▶ _TASK_
Below are the records to transcribe exactly; do not include any images.
+--
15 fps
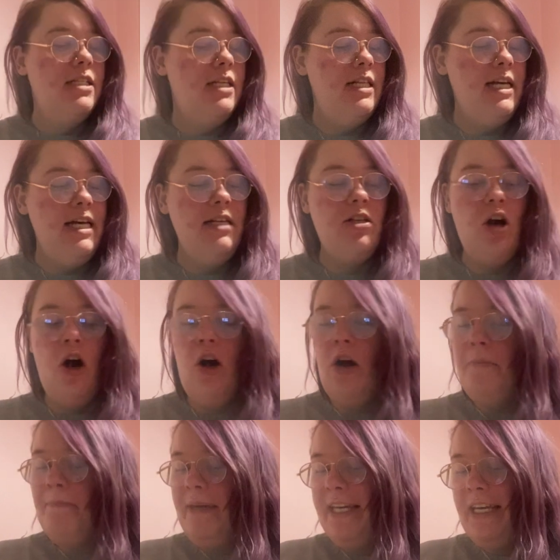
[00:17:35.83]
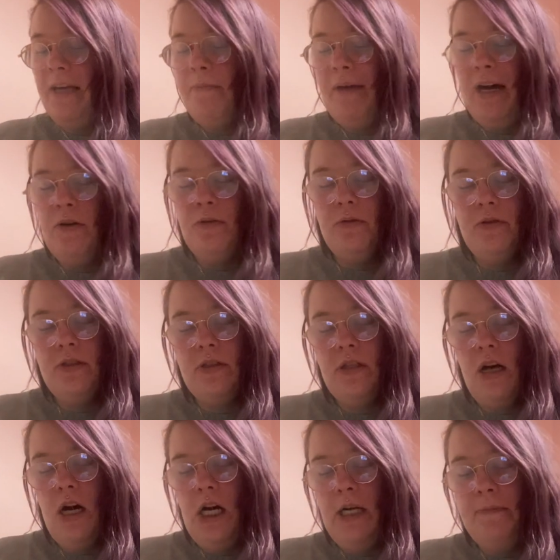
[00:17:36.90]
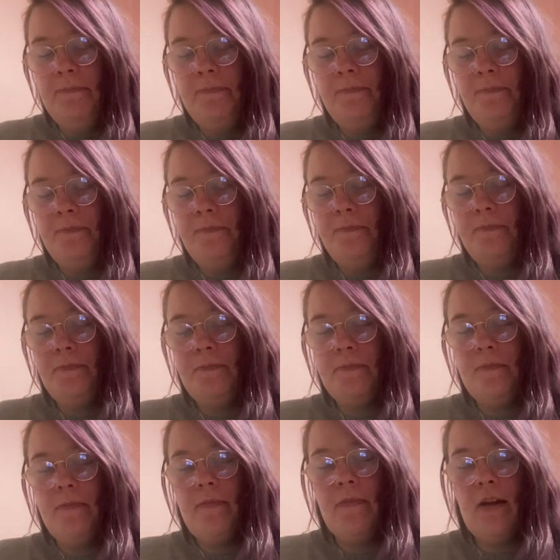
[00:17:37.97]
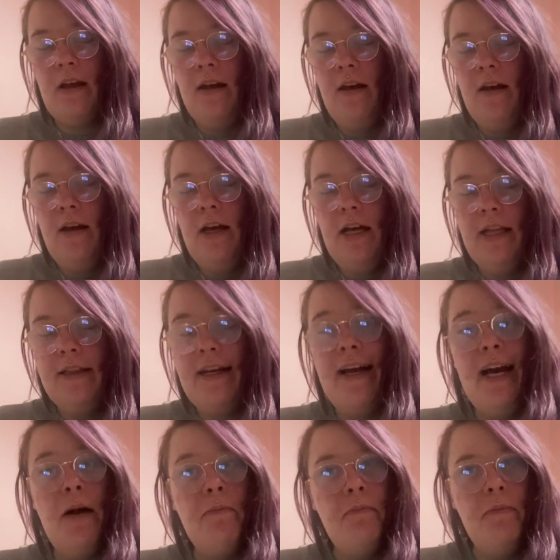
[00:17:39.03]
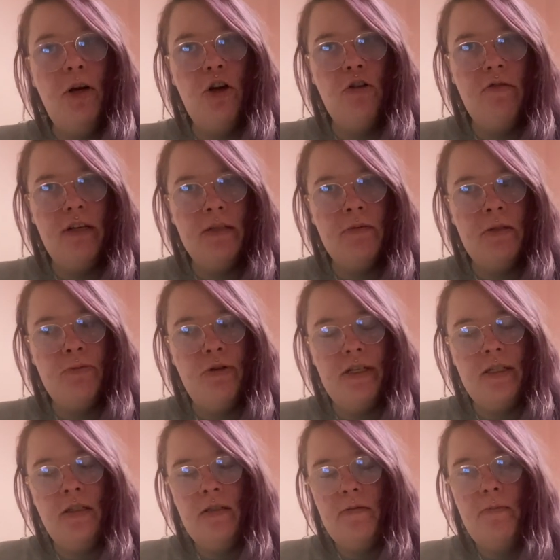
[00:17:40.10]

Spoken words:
So these are Mickey Mouse. They are a Christmas present,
+--
▶ _ANSWER TO THIS PROBLEM_
15 fps
[00:17:35.83]
[00:17:36.90]
[00:17:37.97]
[00:17:39.03]
[00:17:40.10]

Spoken words:
So these are Mickey Mouse. They are a Christmas present,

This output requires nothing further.